1. Anode at zero potential relative to cathode: The emitted electrons do not have sufficient kinetic energy so as to reach the anode. However, a few electrons may reach the anode on account of their kinetic energy, constituting negligible current. The emitted electrons accumulate near the cathode and form a cloud of electrons. This is known as space charge. At a certain stage the number of electrons forming the space charge becomes constant for a given operating temperature. This space charge becomes a source of electrons that can be attracted to the plate, if it is at a positive potential.
2. Anode at negative potential relative to cathode: The emitted electrons are repelled back due to retarding potential of anode. For a particular negative potential of anode plate current may be zero.
3. Anode at positive potential relative to cathode: The electrons constituting the space charge are attracted to the plate. This flow of electrons from cathode to plate is known as plate current. These electrons flow through the external circuit and finally return to the cathode, thus making up the supply of electrons lost by emission. On increasing the plate potential more electron will gain sufficient kinetic energy so as to reach anode, hence the plate current increases.

## Types of Diodes

There are many diode types each with its own operating characteristics and applications. The various diode types are easily identified by name, circuit application and schematic symbol.

Tunnel diode: It is used in forward bias and it shows the negative resistance characteristic in forward bias.

Avalanche photo diode: It is used in reverse bias due to incident photo energy electron hole pair will be generated and it causes avalanche break down.

Rectifier diodes: Common junction diodes are often referred to as rectifier diodes. They are used in many applications such as the construction of rectifiers, which convert alternating current into direct current. They can be obtained in a variety of case sizes and styles.

Zener diodes: These diodes are closely related to p-n junction diodes. They are constructed to take advantages of reverse current. Zener diodes find wide applications for controlling voltage in all types of circuits.

Light emitting diodes: These are semiconducting devices which produce visible light when a current passes through the diode. LED can provide monochromatic lights.

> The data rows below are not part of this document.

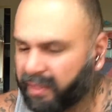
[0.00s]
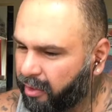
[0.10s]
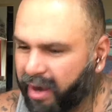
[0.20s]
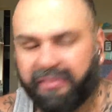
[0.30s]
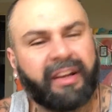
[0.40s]

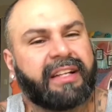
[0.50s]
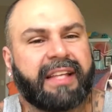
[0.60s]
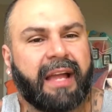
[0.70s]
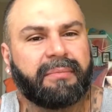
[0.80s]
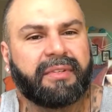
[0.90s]
Great fucking
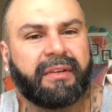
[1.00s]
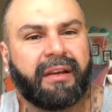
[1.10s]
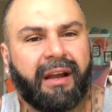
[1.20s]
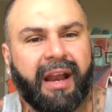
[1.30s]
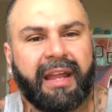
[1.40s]
times.
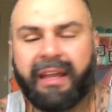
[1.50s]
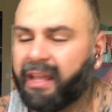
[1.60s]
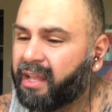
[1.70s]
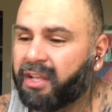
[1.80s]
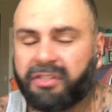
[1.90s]
All right?
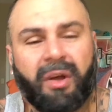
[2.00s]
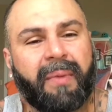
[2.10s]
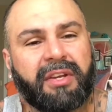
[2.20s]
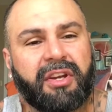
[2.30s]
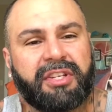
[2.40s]
So
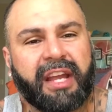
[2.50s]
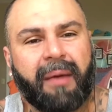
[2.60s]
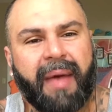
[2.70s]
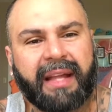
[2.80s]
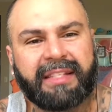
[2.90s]
make sure you check
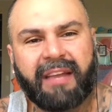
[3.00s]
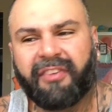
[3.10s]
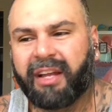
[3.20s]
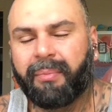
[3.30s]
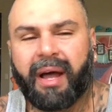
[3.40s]
out Back in Time
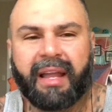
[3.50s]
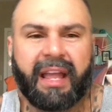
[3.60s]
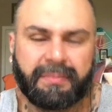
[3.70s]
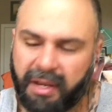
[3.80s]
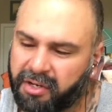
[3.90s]
fucking
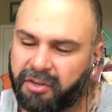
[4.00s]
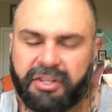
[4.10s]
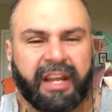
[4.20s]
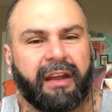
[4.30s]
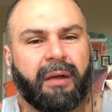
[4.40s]
podcast. Make sure you
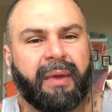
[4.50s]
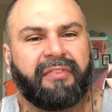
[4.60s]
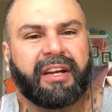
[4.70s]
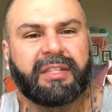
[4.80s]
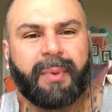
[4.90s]
check out all my
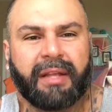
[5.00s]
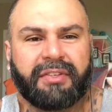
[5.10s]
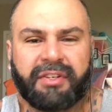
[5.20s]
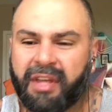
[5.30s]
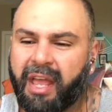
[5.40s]
fucking
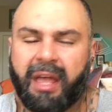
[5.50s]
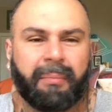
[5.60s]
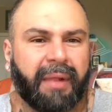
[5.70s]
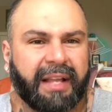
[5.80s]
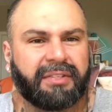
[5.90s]
sponsors.
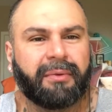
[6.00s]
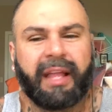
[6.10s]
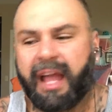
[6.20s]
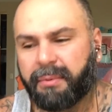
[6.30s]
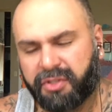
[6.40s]
Blackstone
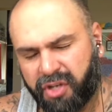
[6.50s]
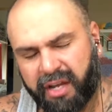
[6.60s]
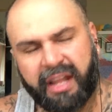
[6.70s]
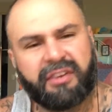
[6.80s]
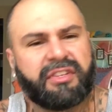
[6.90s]
Labs,
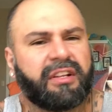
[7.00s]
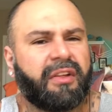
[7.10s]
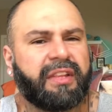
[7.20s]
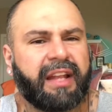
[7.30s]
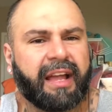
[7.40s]
Jon Andersen
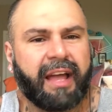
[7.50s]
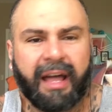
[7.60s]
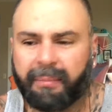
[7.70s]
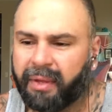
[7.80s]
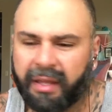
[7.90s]

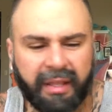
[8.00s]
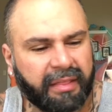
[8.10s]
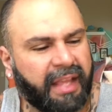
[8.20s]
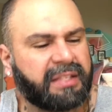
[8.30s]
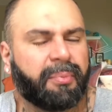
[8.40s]
Clothing.com.
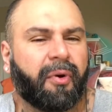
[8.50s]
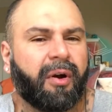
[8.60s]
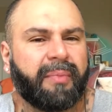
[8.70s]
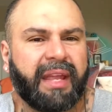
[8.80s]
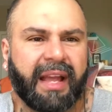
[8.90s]
They
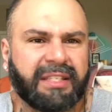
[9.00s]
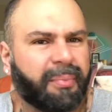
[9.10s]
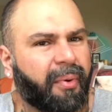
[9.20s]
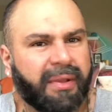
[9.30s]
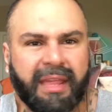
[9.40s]
support me. I
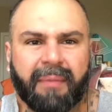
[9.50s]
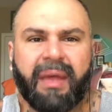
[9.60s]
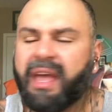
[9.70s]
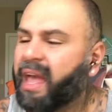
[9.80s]
support them.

Schottky diodes: The diodes which are specially manufactured to solve fast switching problem are known as Schottky diodes. Its construction is different than the conventional p-n junction diode. It consists of a metal to semiconductor junction . These diodes are also called schottky barrier diodes, surface barrier diodes or hot carrier diodes.

Laser diode: It is a semiconducting laser in which the p-n junction is act as a active medium. This is almost similar to the light emitting diode. It has wide rage of applications like fibre communications, laser pointers, bar code reading etc.

## P-N Junction Diode

The term diode used by itself, refers to the basic p-n junction diode. A p-n junction conducts when the n type material (cathode) is more negative than the p type material (anode).

Relating this characteristic, we can say that a diode conducts when the following conditions are met:

• The arrow points towards the more negative of the diode potentials; that is, the cathode is more negative than the anode.
• The voltage across the diode exceeds its barrier potential
• The diode conducts fully when the forward voltage across the component is approximately 0.7V (for Si) or 0.3V (for Ge)
A p-n junction diode is reverse biased when the n type material (cathode) is more positive than the p type material (anode). This causes the depletion layer to widen and block current. Relating this characteristic to the schematic symbol for the diode, we can make the following statement: A diode does not conduct when the symbol points to the more positive of the diode potentials.